America's financial system faces its biggest overhaul since the Great Depression as officials weigh lessons from the credit-market rout and the near collapse of Bear Stearns Cos.Lovely. Let's give the most guilty party in creating the mess, more power to make an even bigger mess. Not to be outdone, the Bank of England and the ECB join the battle.
Federal Reserve policy makers are redefining which companies are vital to the flow of credit, an area once the sole domain of commercial banks, and which institutions pose risks to the entire economy if they fail. Treasury Secretary Henry Paulson said in a speech yesterday that the Fed should broaden its oversight to include Wall Street investment firms, now regulated by the Securities and Exchange Commission.
"This is tectonic," said Ralph Ferrara, a former general counsel at the SEC, and now a partner at Dewey & LeBoeuf LLP in Washington. "We no longer want to have a balkanized response to a national crisis." The SEC will be so diminished that it "will be given a nice view of the Potomac from whatever floor of the comprehensive financial services regulator they are given," said Ferrara.
"Because of financial innovation, we have lots of these financial firms that started to look like banks," said Mark Gertler, a New York University professor and visiting scholar at the New York Fed. "Any institution that may need to go to the discount window directly or indirectly ought to be under the supervisory control of the Fed."
Legislators are already considering a new regulatory structure. House Financial Services Chairman Barney Frank said last week Congress should consider creating an agency to monitor market risk or give that authority to the Fed. The Massachusetts Democrat also said he will seek less duplication. Currently, there are five separate regulators of banks, thrifts, and credit unions.
BOE and ECB Join Liquidity Battle
Things are so bad that the BOE Will Take Revolutionary Action.
The Bank of England is poised to take revolutionary action to find a “resolution” to the problems faced by British banks unable to sell or refinance portfolios of mortgage-backed debt, Mervyn King, the governor, signalled on Wednesday.A Different Universe
Mr King also suggested that the Bank was becoming more open to interest rate cuts. His comments came as Hank Paulson, US Treasury secretary, offered strong support for the Federal Reserve’s handling of the Bear Stearns crisis.
In a statement to the British parliament, Mr King said the Bank of England’s existing lending against mortgage-backed securities was “a useful bridge to a longer-term solution”, but can “be only a temporary measure”.

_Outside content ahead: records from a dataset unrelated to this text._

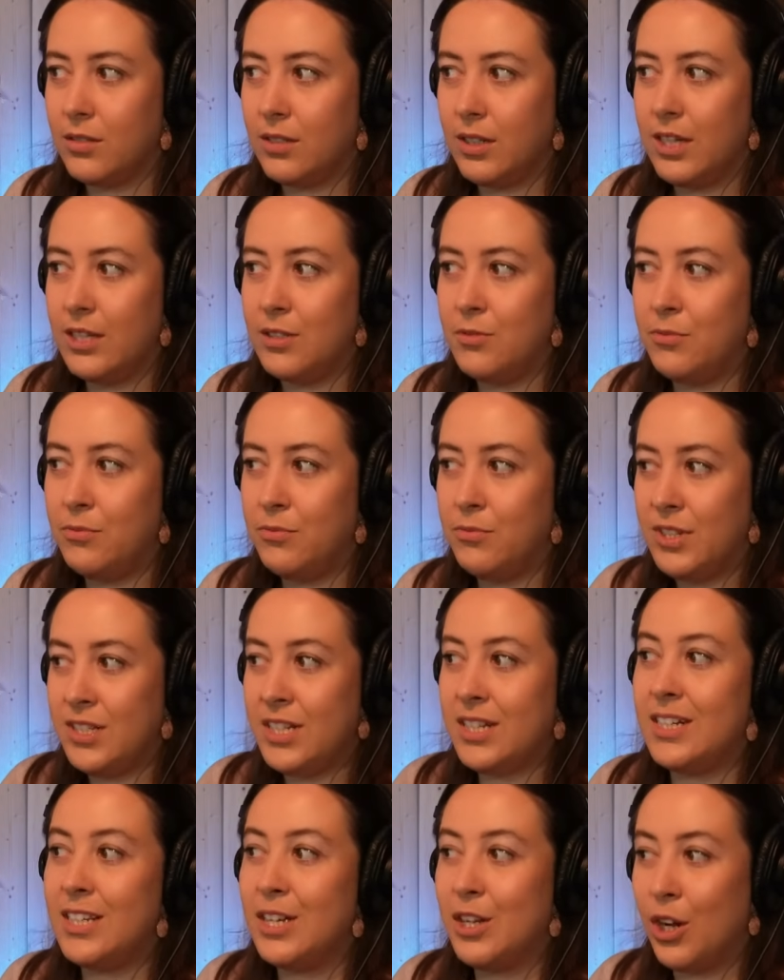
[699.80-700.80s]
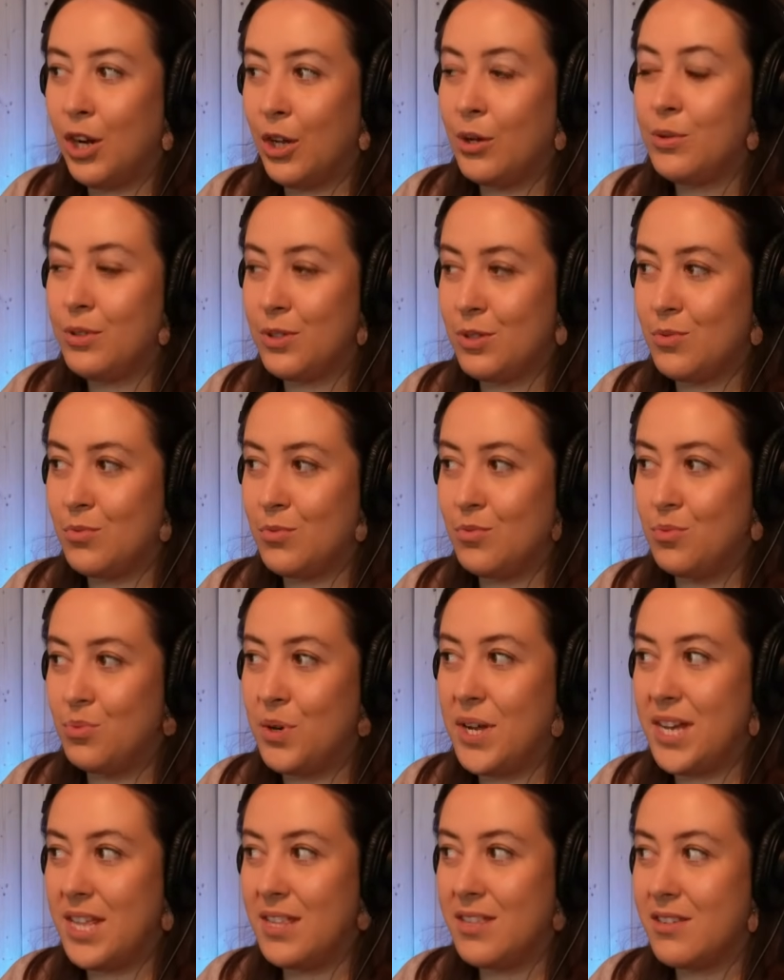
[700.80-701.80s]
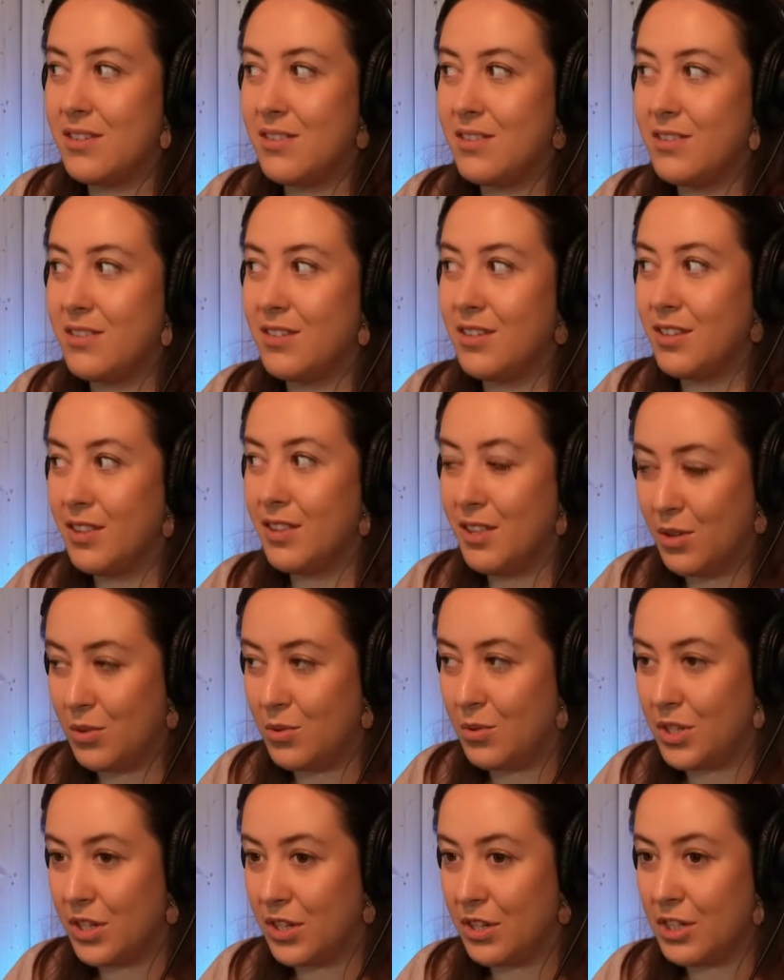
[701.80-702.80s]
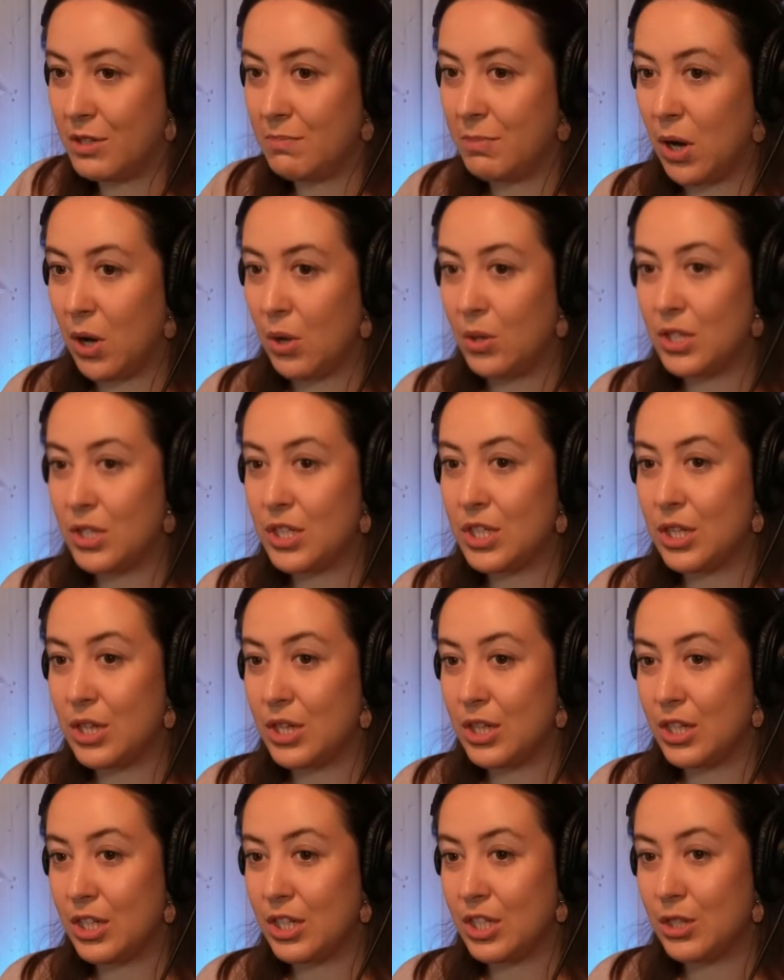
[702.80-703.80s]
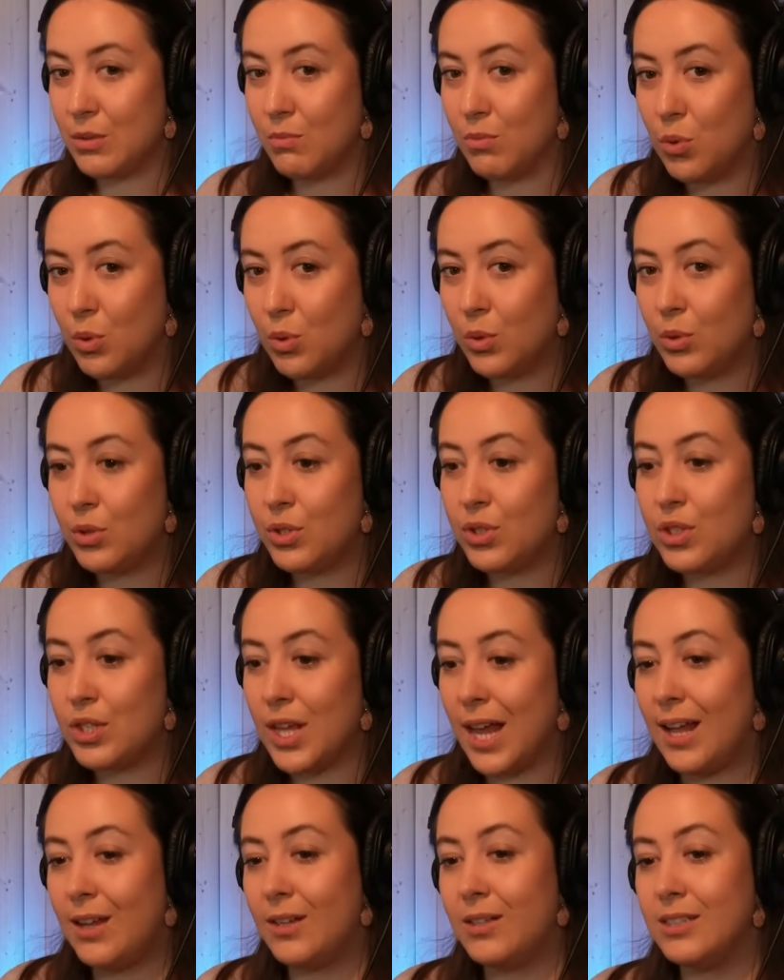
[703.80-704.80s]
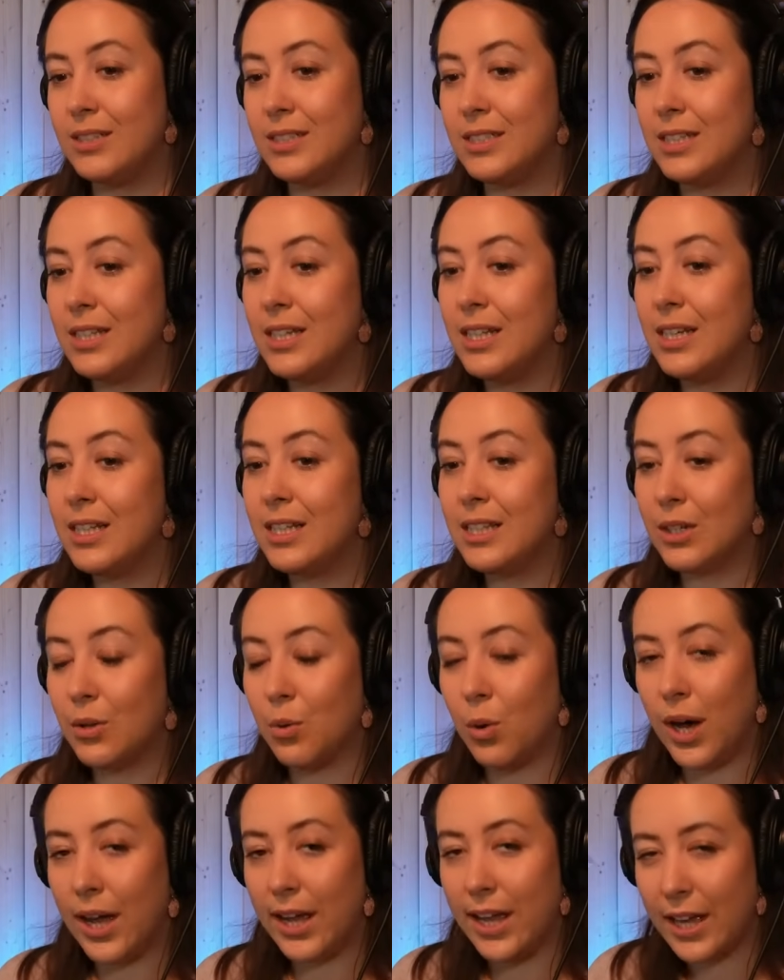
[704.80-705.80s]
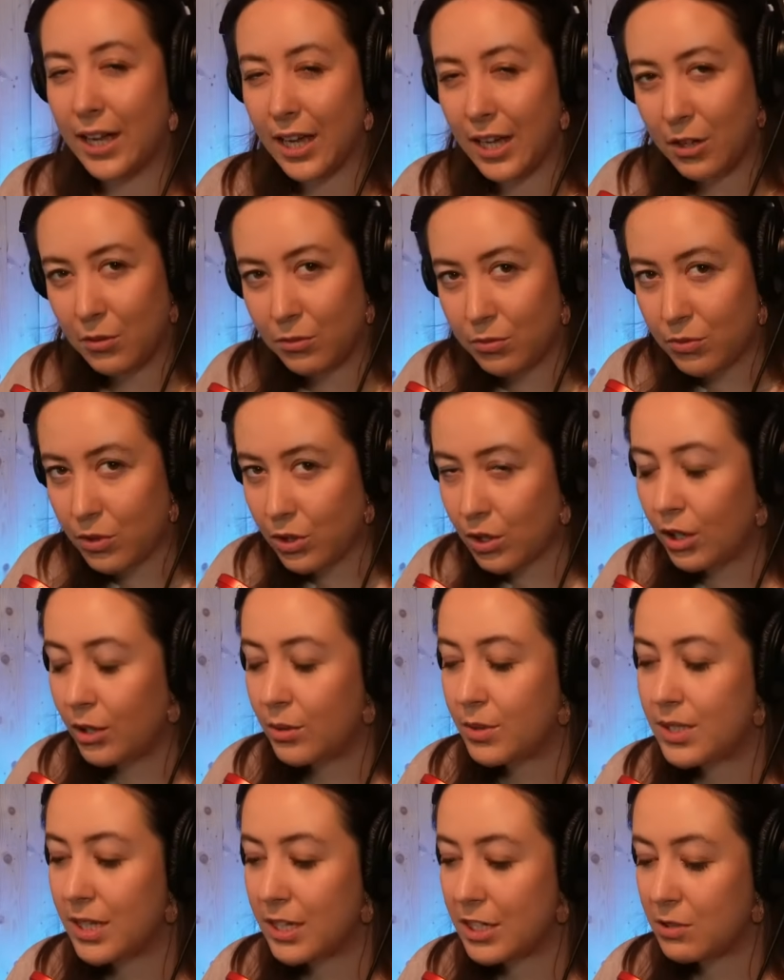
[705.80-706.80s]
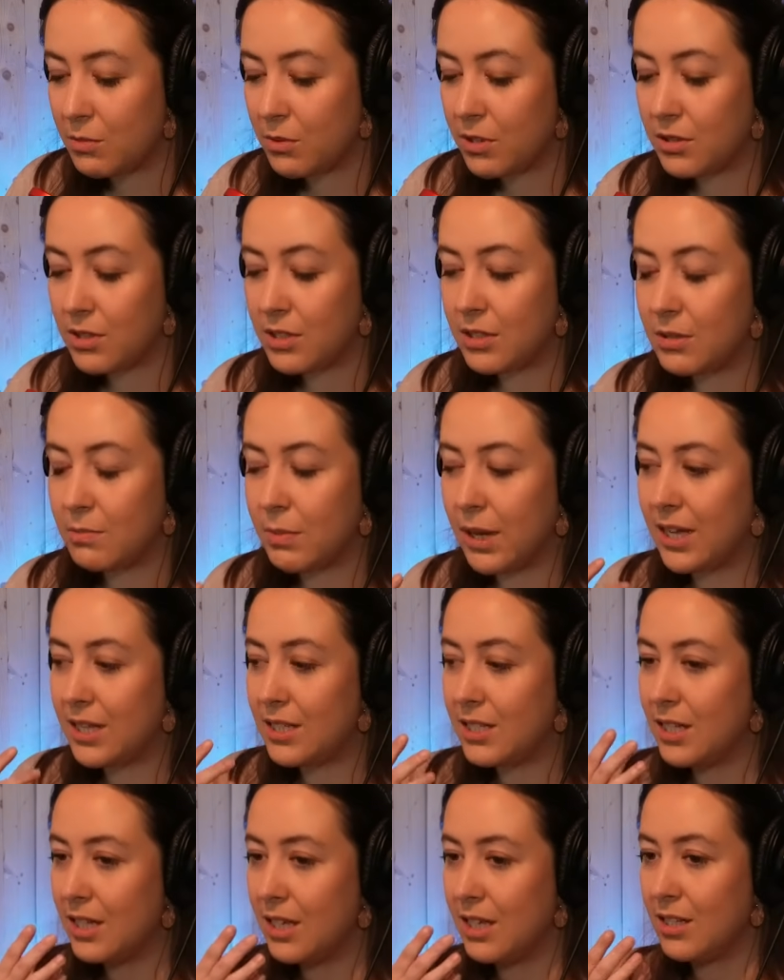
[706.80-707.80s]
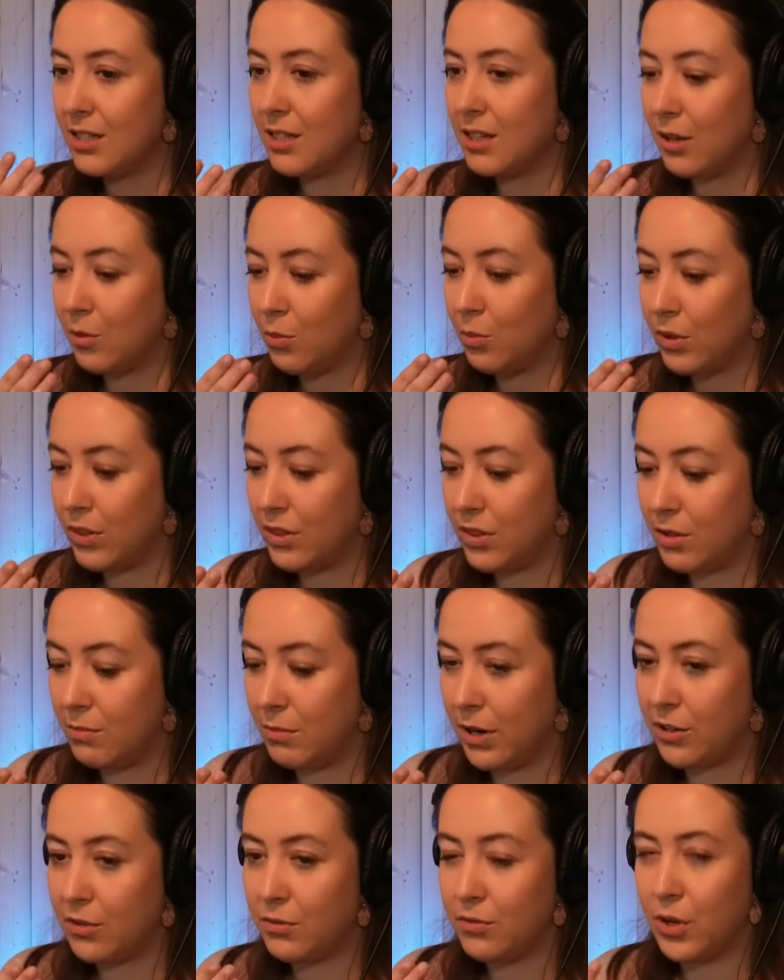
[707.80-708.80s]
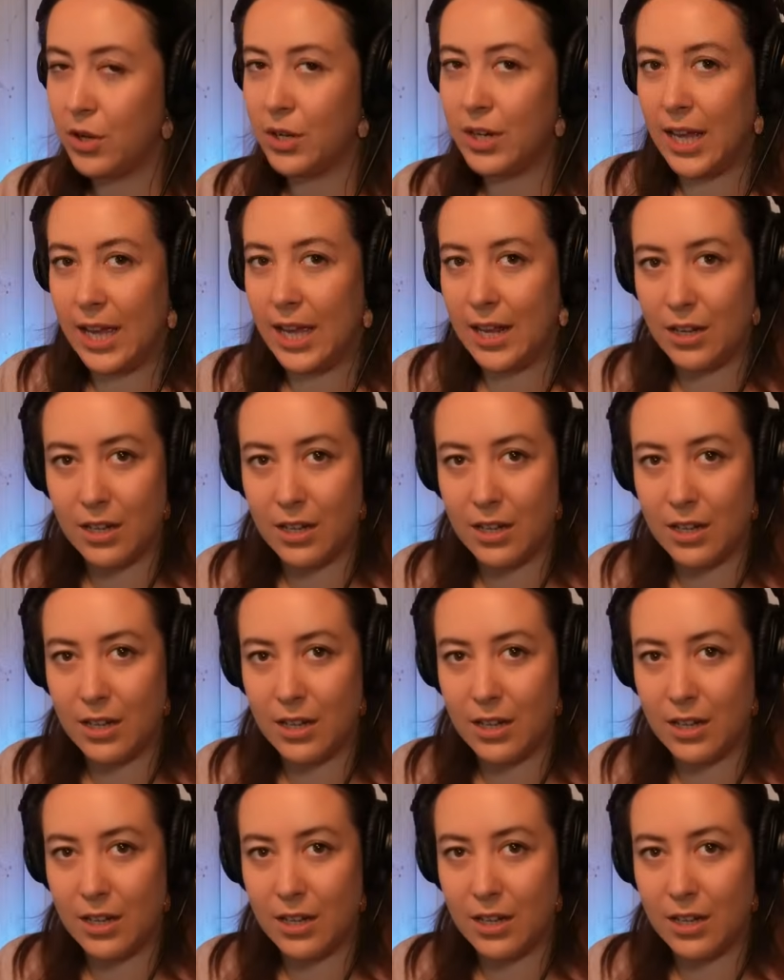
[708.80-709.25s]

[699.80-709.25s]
He's physically close with the audience, but also the small sound, the quiet kind of close, intimate space here, like with the microphone.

He said a longer-term resolution was needed to deal with the “fragility” of financial markets and to relieve the “overhang on banks’ balance sheets of assets in which markets have closed”.
Mr King was not specific about the mechanisms that might be used. But possibilities are understood to include the purchase or the swapping of asset-backed securities for liquid assets or cash – ideas that have been discussed with other central banks, as the FT reported last week.
To ensure taxpayers were not left with banks’ bad debts, Mr King insisted that the government would have to be insured against any credit losses. Insisting that the big problem in the UK was liquidity, not irresponsible lending, he added: “The banks neither need nor want the taxpayer to insure them against these losses.”
[My comment: Excuse me but insured by who? Ambac? MBIA? Northern Rock?]
Meanwhile, Jean-Claude Trichet, European Central Bank president, told the European parliament that the ECB was committed to easing financial market tensions, but the rescue of banks facing solvency difficulties would be “in a different universe” and require taxpayers’ money.
Now there's an interesting admission by Trichet: Easing financial tensions will be in a different universe requiring taxpayer money. Meanwhile, the Bank Of England wants guarantees from the tooth fairy that taxpayers will not be at risk. And back in the US, Congress is investigating into how the Fed and the Treasury department handled Bear Stearns while looking into giving the Fed more still power to wreak havoc.
Does anyone else want to join this mad hatters tea party? There seems to be plenty of room at the table for Japan.